Orly Genger's undulating installations

If it weren't for the Waller Creek Conservancy, we might have given up on the Waller Creek restoration project by now.

The city's ambitious plan to build a mile-long bypass tunnel along the creek, thus reducing flooding and bringing 28 acres of downtown land out of the flood plain is moving along, but at a snail's pace, as these civic projects often do.

Austin should be eternally elated that the city has put the Waller Creek Conservancy in charge of the fun stuff: reviving the creek's ecosystem and reimagining the creekside, which it envisions becoming a string of green spaces, trails, and "interactive playspaces" that stretches from Waterloo Park at 15th Street to Lady Bird Lake.

If what the conservancy has shown us so far is any indication, big, fun, public art installations will also be part of that formulation. In partnership with the city, the private organization organizes volunteers for cleanup and other great stuff.
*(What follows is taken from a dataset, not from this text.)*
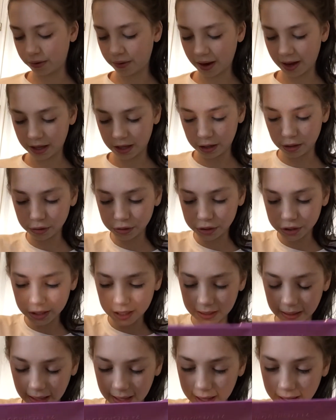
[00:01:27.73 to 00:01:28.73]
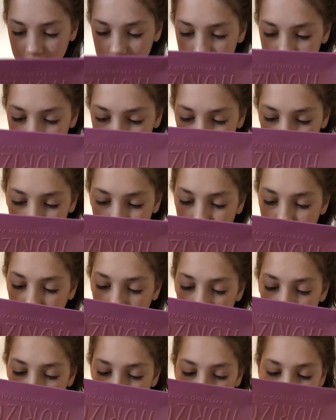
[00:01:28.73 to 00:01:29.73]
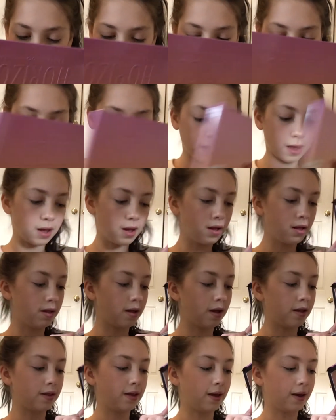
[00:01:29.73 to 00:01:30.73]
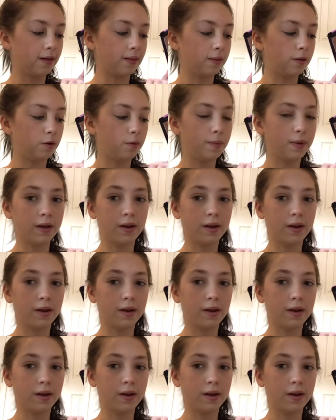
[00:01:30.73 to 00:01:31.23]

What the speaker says: I usually like to, I take a little bit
An equally important job of the conservancy, and one it performs spectacularly, is to keep up public interest and enthusiasm up by creating family-friendly but adult-impressing art installations on the creek on a regular basis. The group is responsible for those Creekshows we all go crazy for—the ones that feature light installations on, in, and around the creek every winter.

Now, it's bringing in something different: a large, interactive piece by by Orly Genger, set to be installed March 5. Genger's site-specific works are a good match for the location: they're mostly big, fun, undulating statements in the spirit of the conservancy's previous shows.